Our first strategy involves dynamic partitioning of resources to prevent contention and ensure fair allocation among tenants based on workload priority and expected resource utilization. This approach is supplemented by intelligent scheduling techniques that leverage cost-based heuristics and priority queues, reducing overall latency and improving system throughput. Additionally, we introduce a hybrid execution model that supports both real-time and batch processing pipelines, enabling flexible execution of diverse workload types in the same shared environment. This allows the system to dynamically switch between real-time and batch modes based on workload characteristics, thereby optimizing resource utilization.

To further enhance performance, we propose incorporating memory-aware caching mechanisms that prioritize data locality and reduce redundant data movements between nodes in the DAG. This not only decreases execution time for individual DAG stages but also minimizes I/O overhead, a critical factor in high-throughput systems.

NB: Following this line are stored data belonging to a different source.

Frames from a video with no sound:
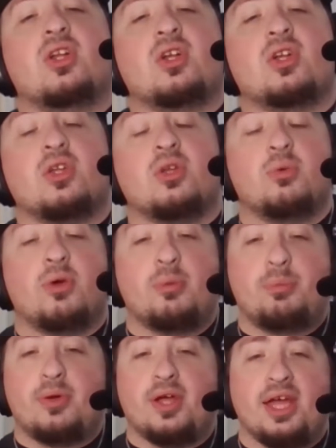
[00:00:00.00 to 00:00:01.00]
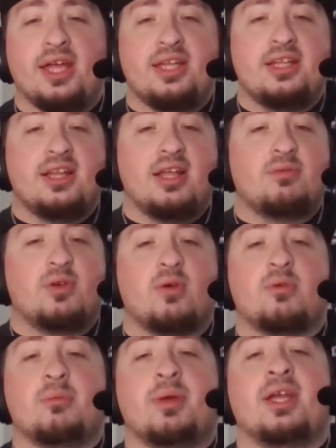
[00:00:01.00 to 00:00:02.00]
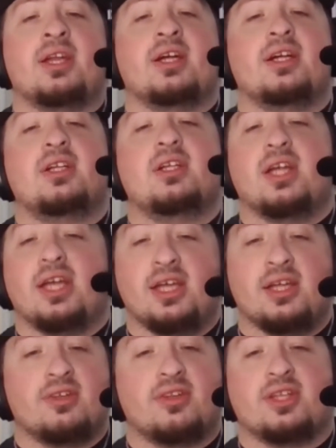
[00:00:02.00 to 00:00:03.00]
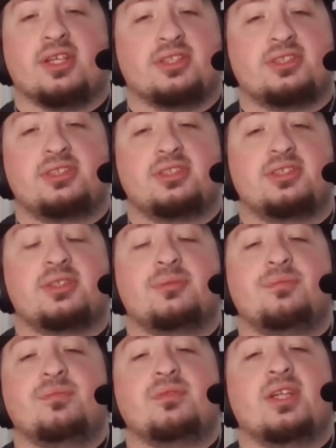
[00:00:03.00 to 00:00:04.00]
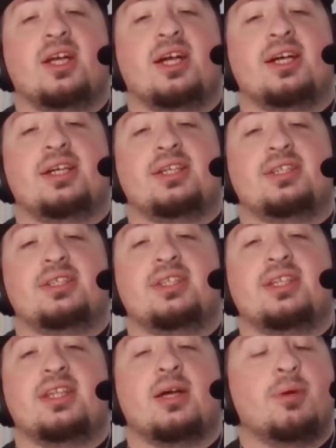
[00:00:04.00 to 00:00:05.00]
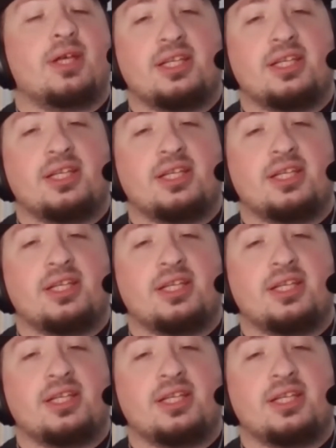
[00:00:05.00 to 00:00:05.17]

You want to put any leftover mana into this. That way, you can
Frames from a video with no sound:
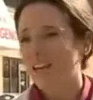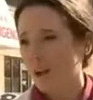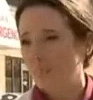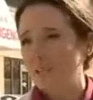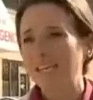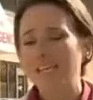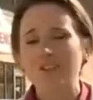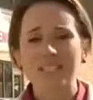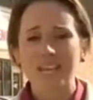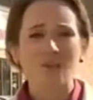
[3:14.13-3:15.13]
to come in
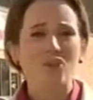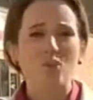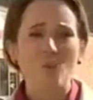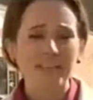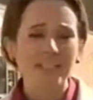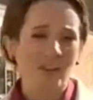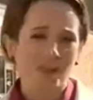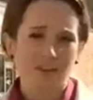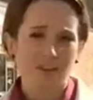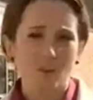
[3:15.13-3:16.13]
here, scare the wits out
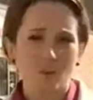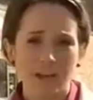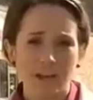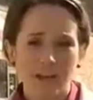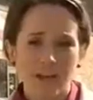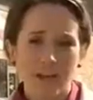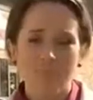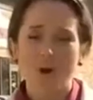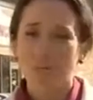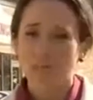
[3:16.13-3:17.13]
of everyone,
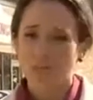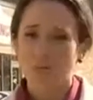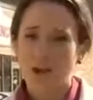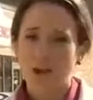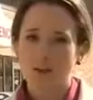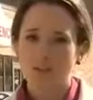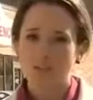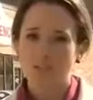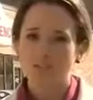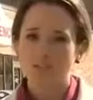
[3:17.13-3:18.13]
and boss us around?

These strategies are integrated into a multi-tenant DAG execution framework designed to support various machine learning and data analytics workloads in a cloud-native environment.

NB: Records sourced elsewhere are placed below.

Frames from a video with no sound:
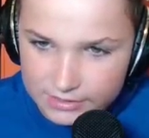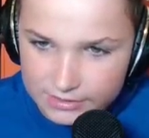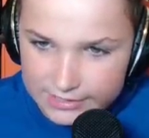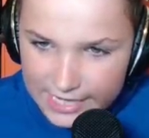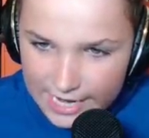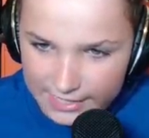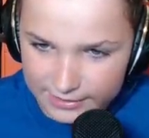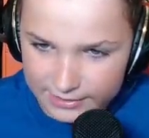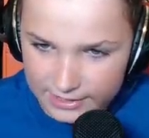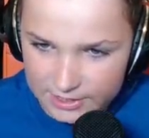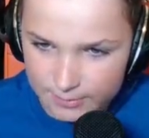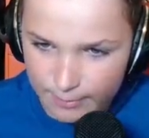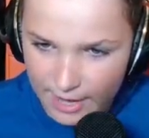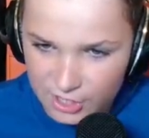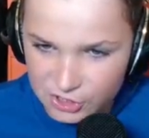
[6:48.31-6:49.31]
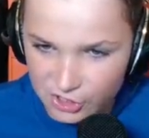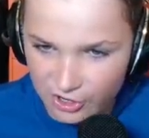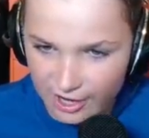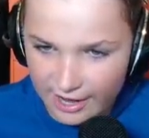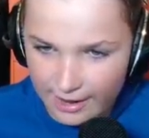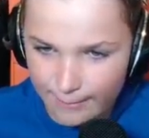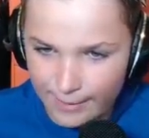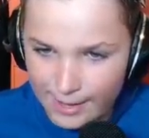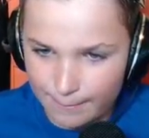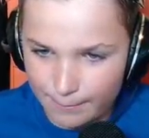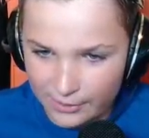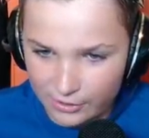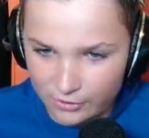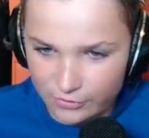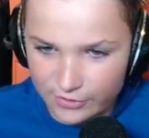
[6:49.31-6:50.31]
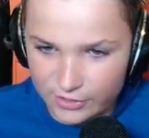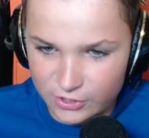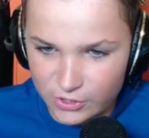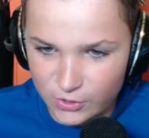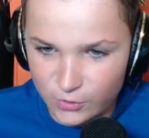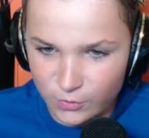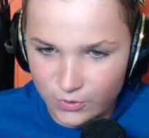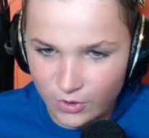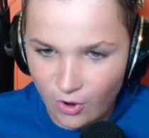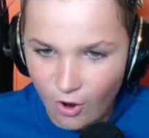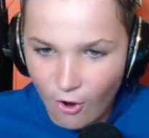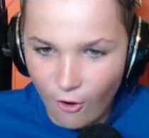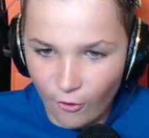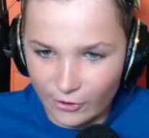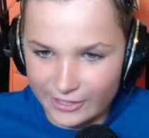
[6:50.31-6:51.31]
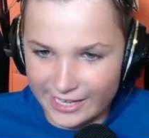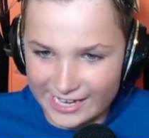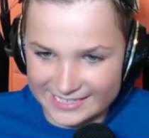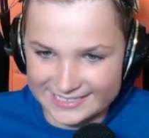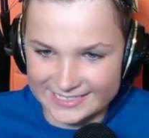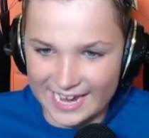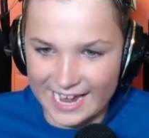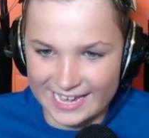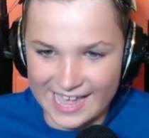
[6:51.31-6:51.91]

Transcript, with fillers: Dad, let's measure. Am I bigger than you? Oh yes, no.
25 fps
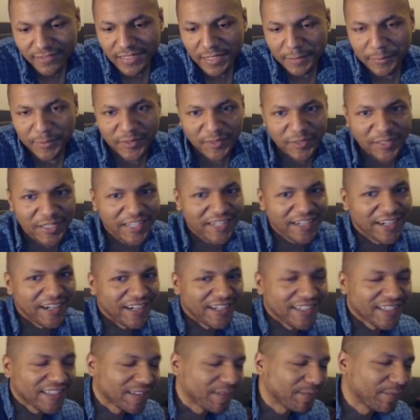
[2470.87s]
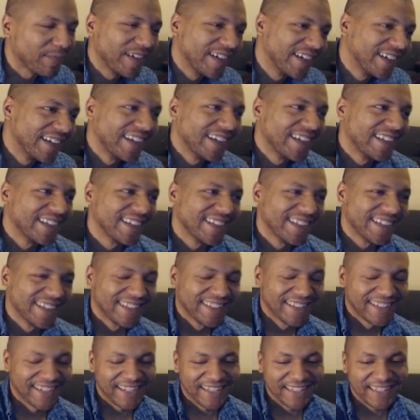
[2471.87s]
absolutely awesome.
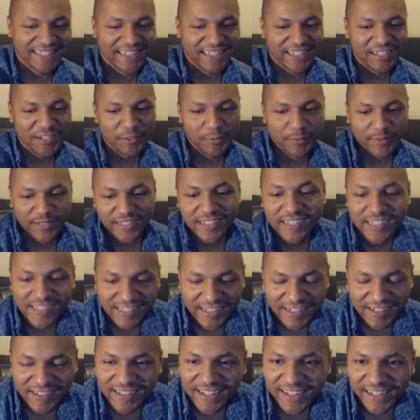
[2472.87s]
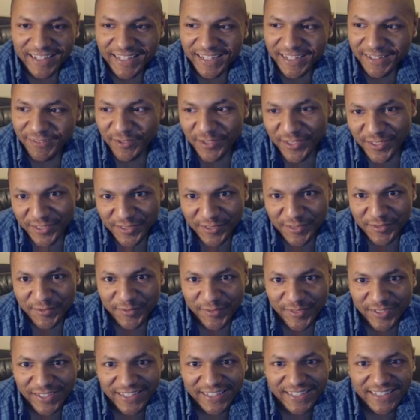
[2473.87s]
And I like the OBS scared the hell out of you. That's a little
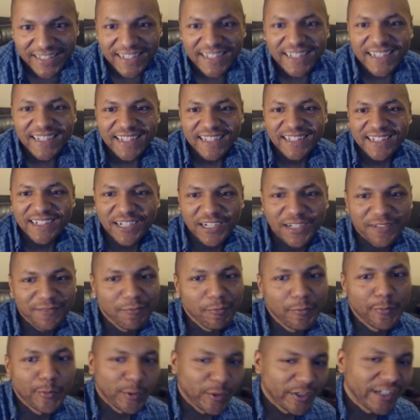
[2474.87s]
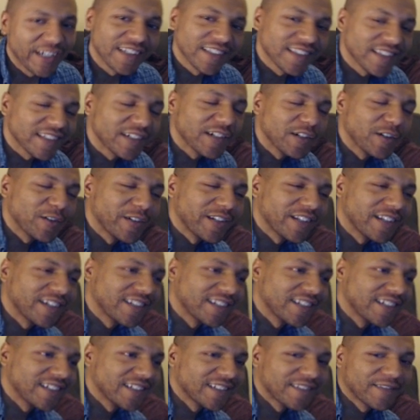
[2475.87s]
funny. Dark Boy, how's it going on
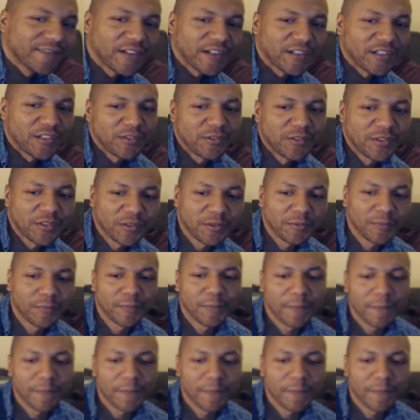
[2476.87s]
uh, on YouTube?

The effectiveness of our optimizations is evaluated through comprehensive experiments using real-world datasets and synthetic benchmarks, comparing our approach against baseline systems. Our results demonstrate significant improvements in throughput, latency, and scalability, validating the proposed techniques for real-world adoption in multi-tenant DAG execution systems. We also present a case study of applying these optimizations to a large-scale AI inference platform, highlighting the practical benefits and potential challenges of deploying such systems in a production environment.

Ultimately, this research provides valuable insights into optimizing DAG execution for high-throughput inference, offering a blueprint for building scalable, efficient, and tenant-aware DAG systems capable of handling diverse and dynamic workloads.

References

Salunkhe, Vishwasrao, Srikanthudu Avancha, Bipin Gajbhiye, Ujjawal Jain, and Punit Goel. 2022. "AI Integration in Clinical Decision Support Systems: Enhancing Patient Outcomes through SMART on FHIR and CDS Hooks." International Journal for Research Publication & Seminar 13(5):338. DOI: https://doi.org/10.36676/jrps.v13.i5.1506.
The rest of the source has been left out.